# Buddy cant you spare a dime?.



## E.Martin (Sep 6, 2008)

A soldier was standing outside Tesco today collecting for Help our Hero's,I could not believe what I was seeing,as far as I am concerned
when a soldier takes the Kings Shilling what ever happens to him or her while serving their country it should be the governments responsability to look after them for the rest of their lives.
Rethink about our Foreign Aid a few million from that would help.
I admire all our forces and what they do all round the world,seeing that soldier begging curdled my stomach.


----------



## Sister Eleff (Nov 28, 2006)

Didn't Nell Gwyn, who had the ear of Charles II, convince him to do somthing for his wounded soldiers?

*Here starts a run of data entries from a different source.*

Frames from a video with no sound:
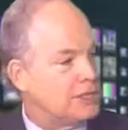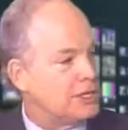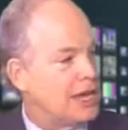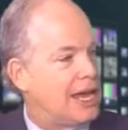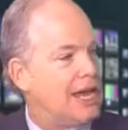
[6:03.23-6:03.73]

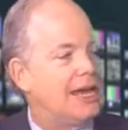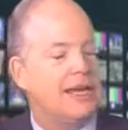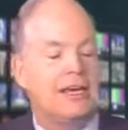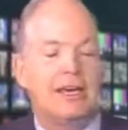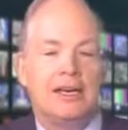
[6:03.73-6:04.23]
Liberté.
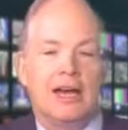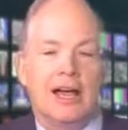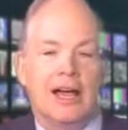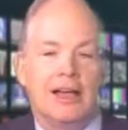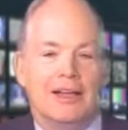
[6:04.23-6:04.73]

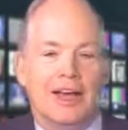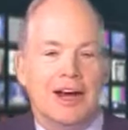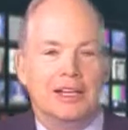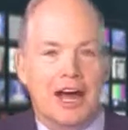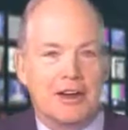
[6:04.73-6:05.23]

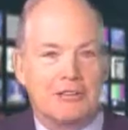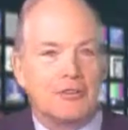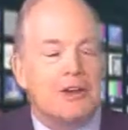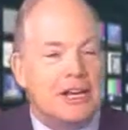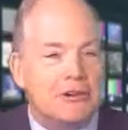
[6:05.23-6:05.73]
A lot of
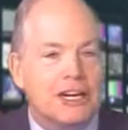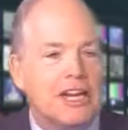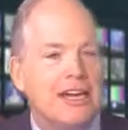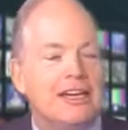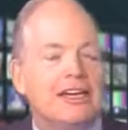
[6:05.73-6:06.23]

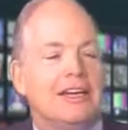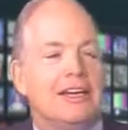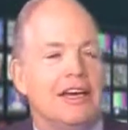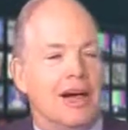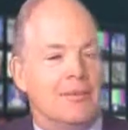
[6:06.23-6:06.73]
greenery,
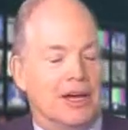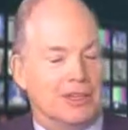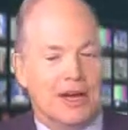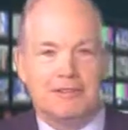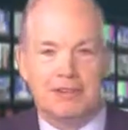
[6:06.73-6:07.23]
a
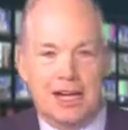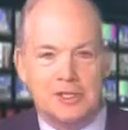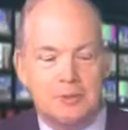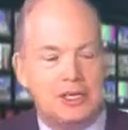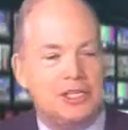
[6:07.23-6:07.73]
lot of
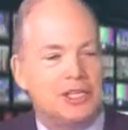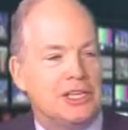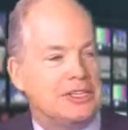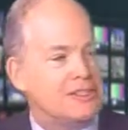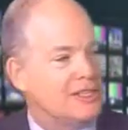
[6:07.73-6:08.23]
nice
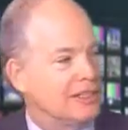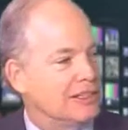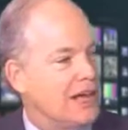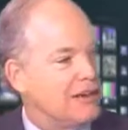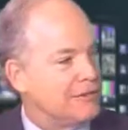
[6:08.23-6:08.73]
beaches, and a
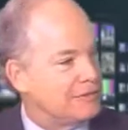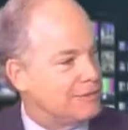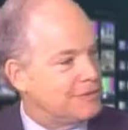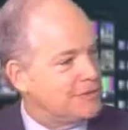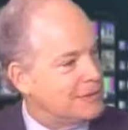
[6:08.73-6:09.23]
lot of
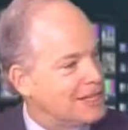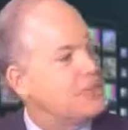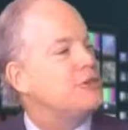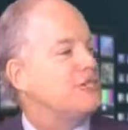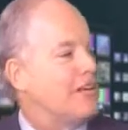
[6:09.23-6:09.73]

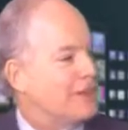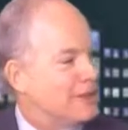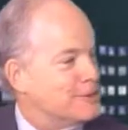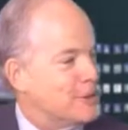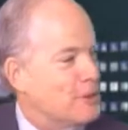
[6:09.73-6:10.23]
interesting
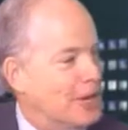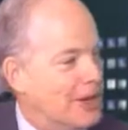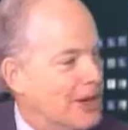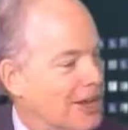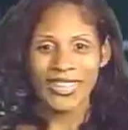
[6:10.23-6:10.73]
things
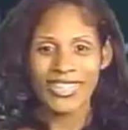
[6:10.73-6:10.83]
going on.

So he started the Chelsea Pensioners, with the intention that no soldier would be forsaken again when old or infirm.


----------



## Satanic Mechanic (Feb 23, 2009)

E.Martin said:


> A soldier was standing outside Tesco today collecting for Help our Hero's,I could not believe what I was seeing,as far as I am concerned
> when a soldier takes the Kings Shilling what ever happens to him or her while serving their country it should be the governments responsability to look after them for the rest of their lives.
> Rethink about our Foreign Aid a few million from that would help.
> I admire all our forces and what they do all round the world,seeing that soldier begging curdled my stomach.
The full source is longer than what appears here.